BEGIN

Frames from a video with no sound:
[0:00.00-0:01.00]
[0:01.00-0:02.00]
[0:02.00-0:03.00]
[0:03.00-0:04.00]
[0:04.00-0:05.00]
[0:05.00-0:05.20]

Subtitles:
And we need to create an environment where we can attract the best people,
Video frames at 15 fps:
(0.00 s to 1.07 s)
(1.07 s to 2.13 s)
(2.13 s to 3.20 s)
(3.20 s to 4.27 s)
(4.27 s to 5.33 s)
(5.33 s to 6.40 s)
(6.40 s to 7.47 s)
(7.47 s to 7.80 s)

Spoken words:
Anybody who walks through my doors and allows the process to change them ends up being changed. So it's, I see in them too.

END
BEGIN

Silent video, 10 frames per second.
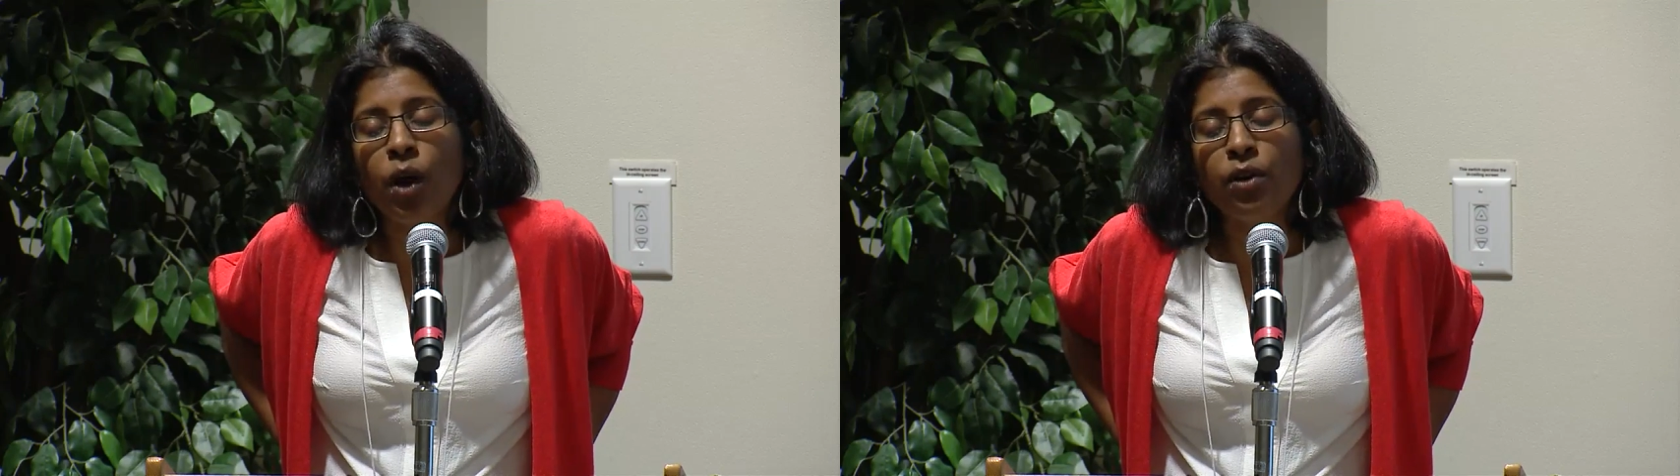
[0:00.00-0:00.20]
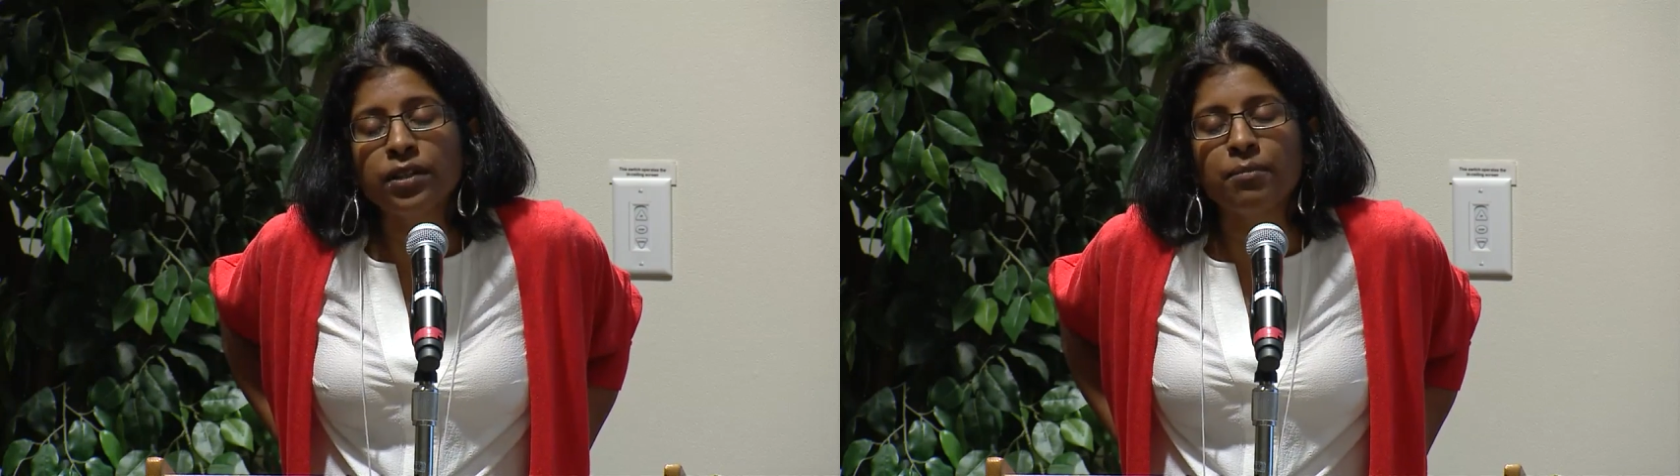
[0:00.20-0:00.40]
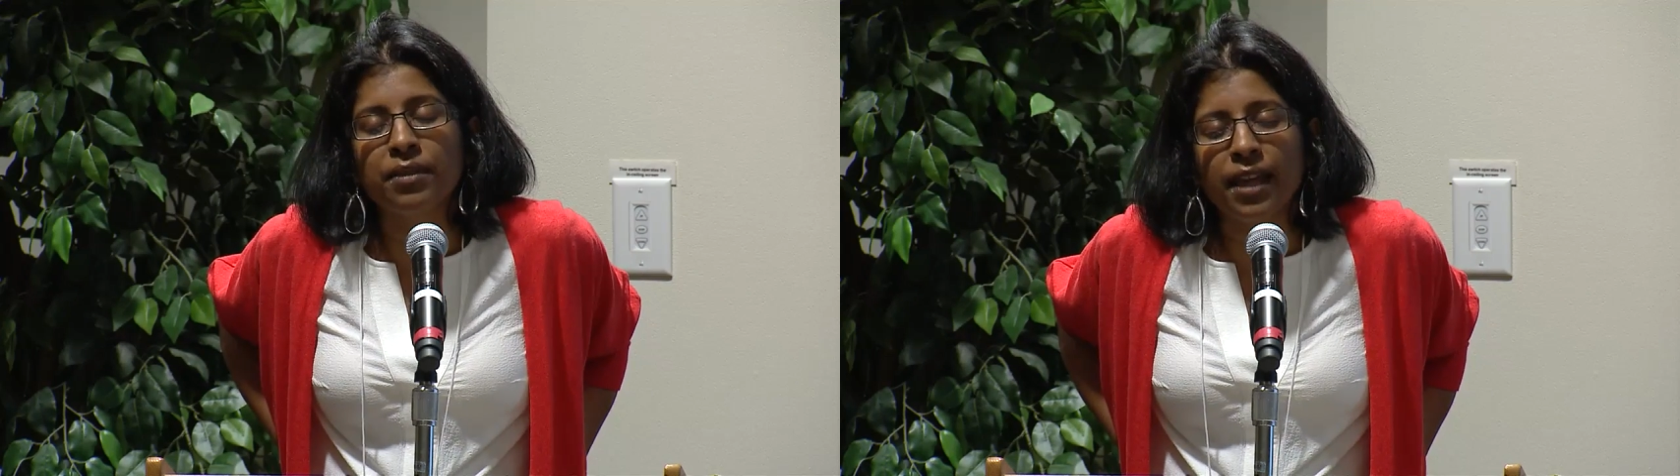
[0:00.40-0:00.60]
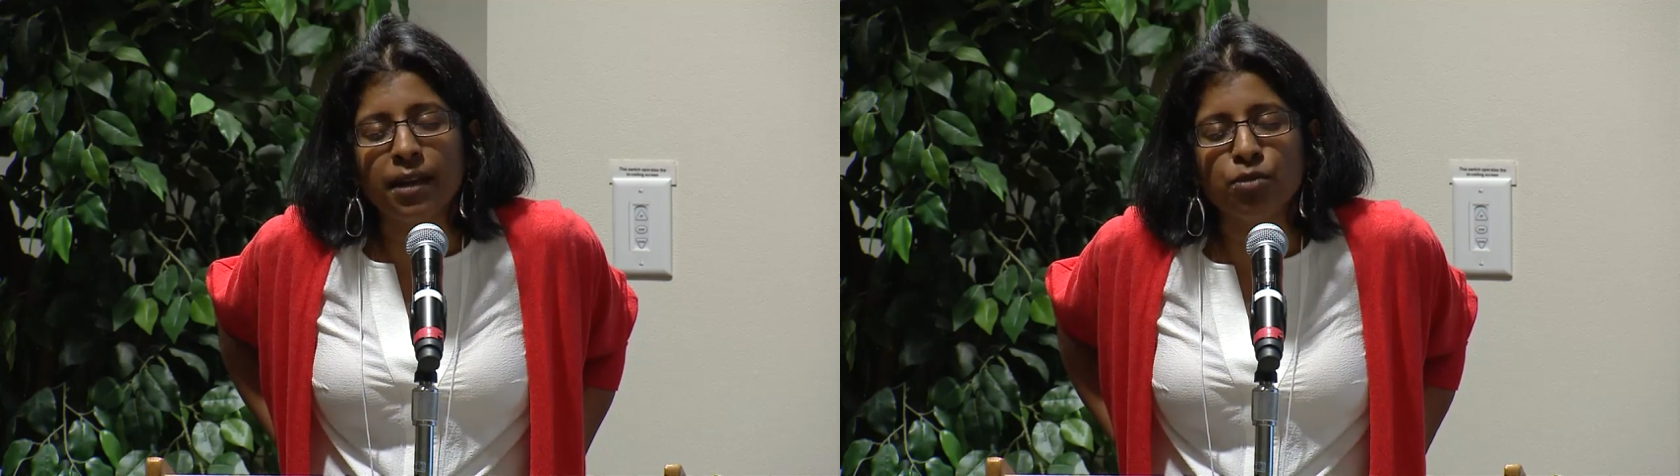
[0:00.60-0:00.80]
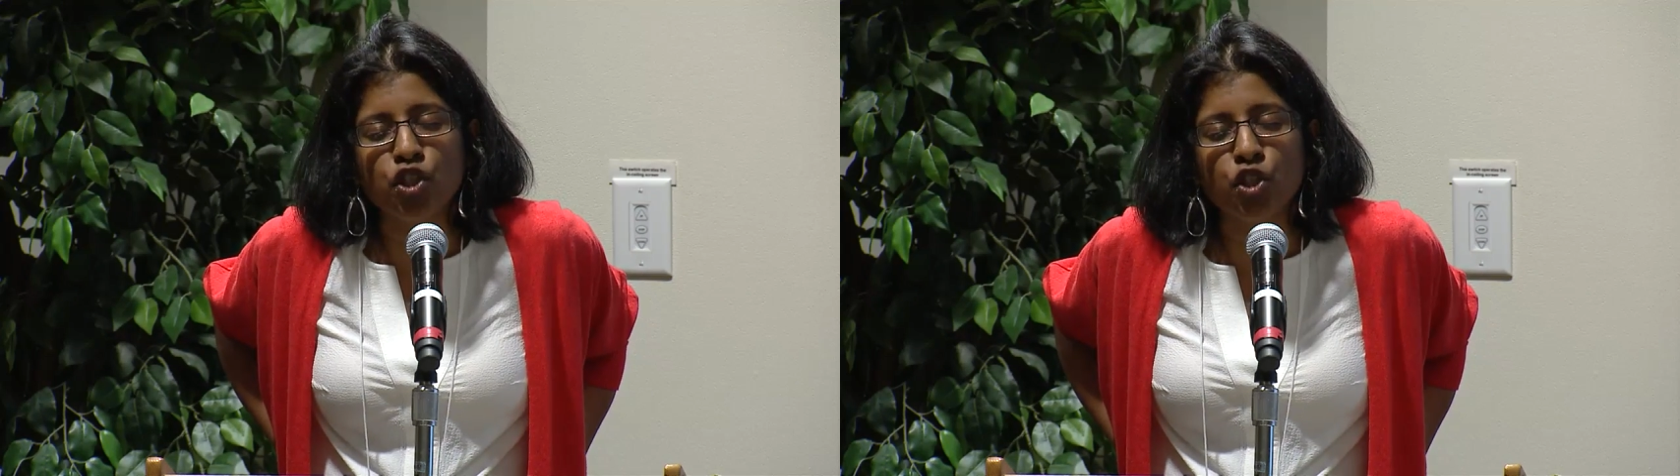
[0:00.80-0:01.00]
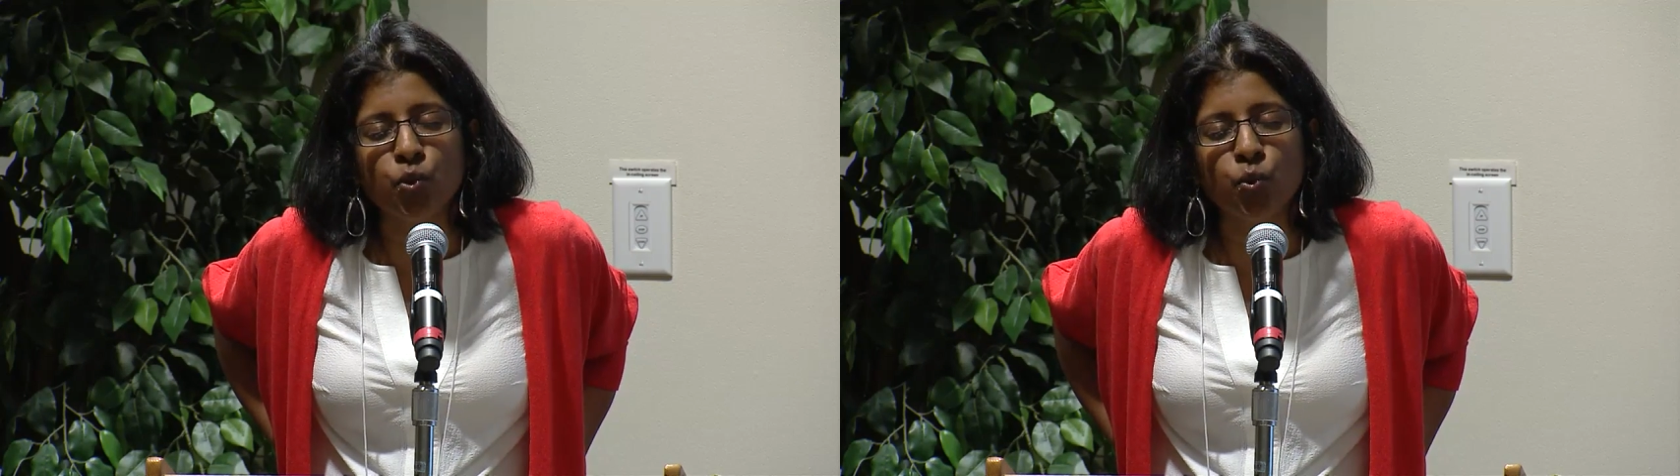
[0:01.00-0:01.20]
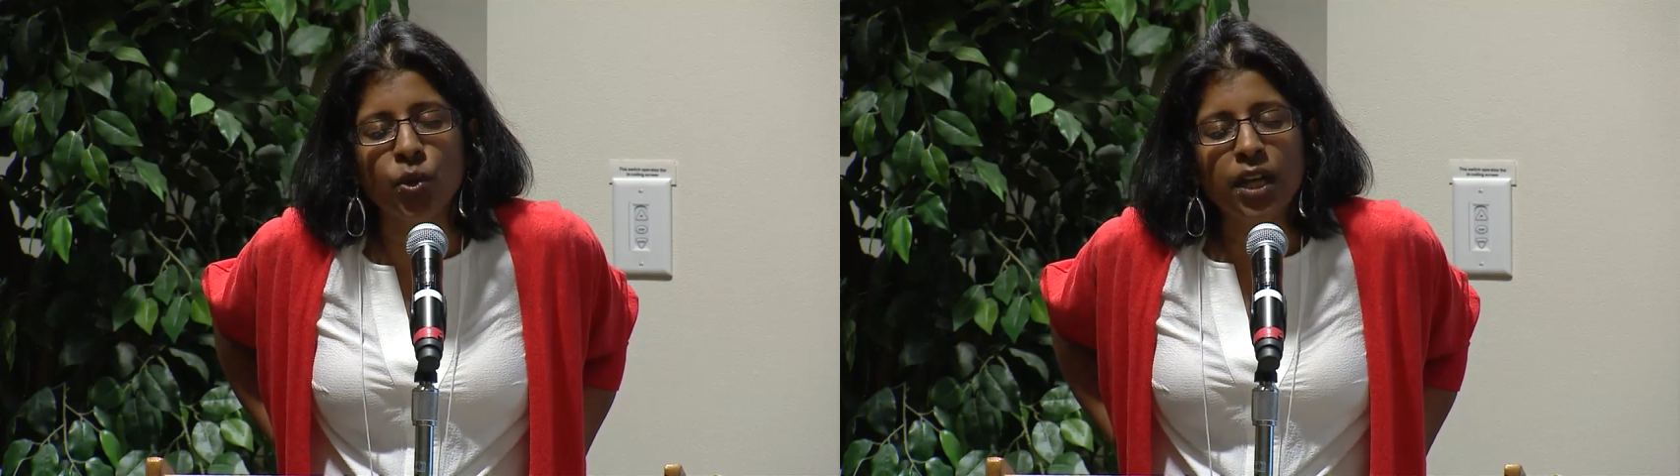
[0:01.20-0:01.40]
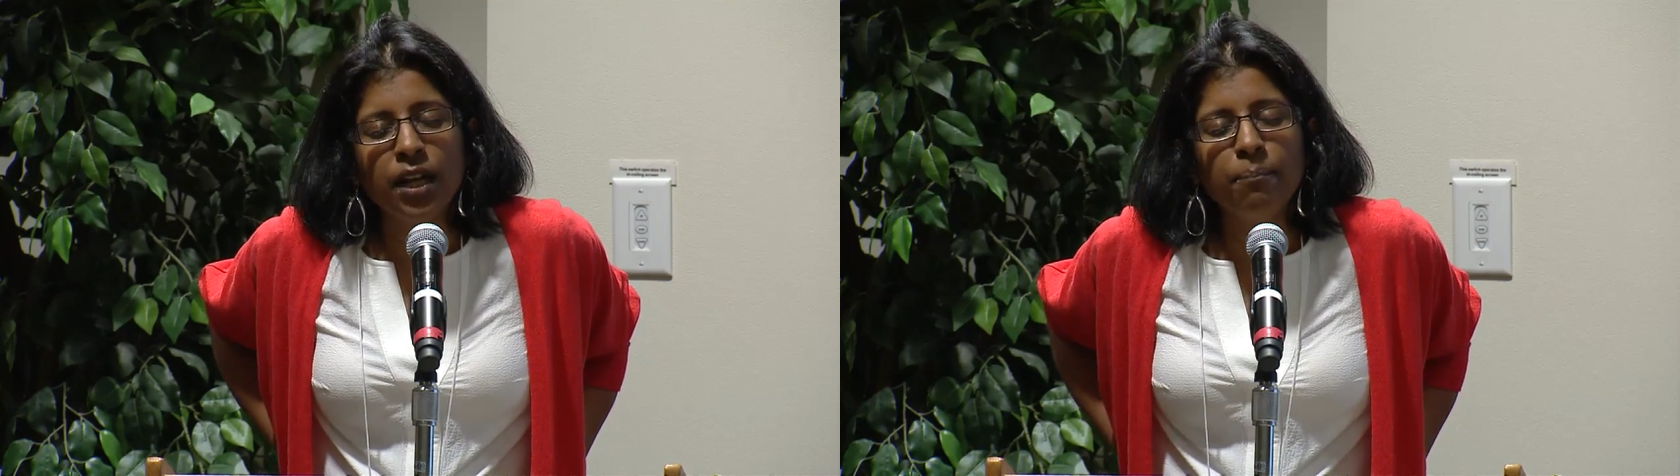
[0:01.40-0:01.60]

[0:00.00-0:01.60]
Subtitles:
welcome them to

END

:: Problem statement ::
Retype the portion of the data above that starts on the line with "[0:05.00-0:05.20]" and finishes on the line with "(7.47 s to 7.80 s)", including both of those lines.

:: Output of the task ::
[0:05.00-0:05.20]

Subtitles:
And we need to create an environment where we can attract the best people,
Video frames at 15 fps:
(0.00 s to 1.07 s)
(1.07 s to 2.13 s)
(2.13 s to 3.20 s)
(3.20 s to 4.27 s)
(4.27 s to 5.33 s)
(5.33 s to 6.40 s)
(6.40 s to 7.47 s)
(7.47 s to 7.80 s)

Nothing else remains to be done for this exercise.